* What you should do
The answer should be the records below, word for word, with every image left out.

* Data for analysis
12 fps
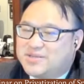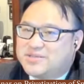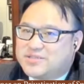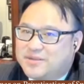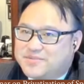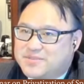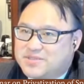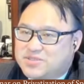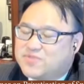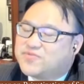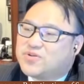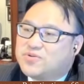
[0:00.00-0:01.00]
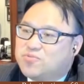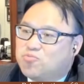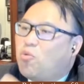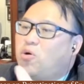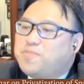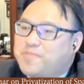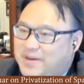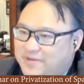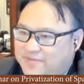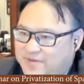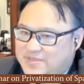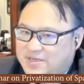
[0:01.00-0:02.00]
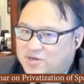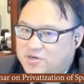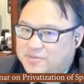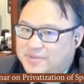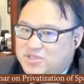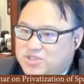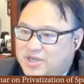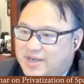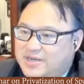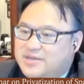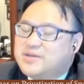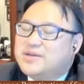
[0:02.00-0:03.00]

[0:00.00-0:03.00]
the substance of what benefits are going to be shared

* Output below
12 fps
[0:00.00-0:01.00]
[0:01.00-0:02.00]
[0:02.00-0:03.00]

[0:00.00-0:03.00]
the substance of what benefits are going to be shared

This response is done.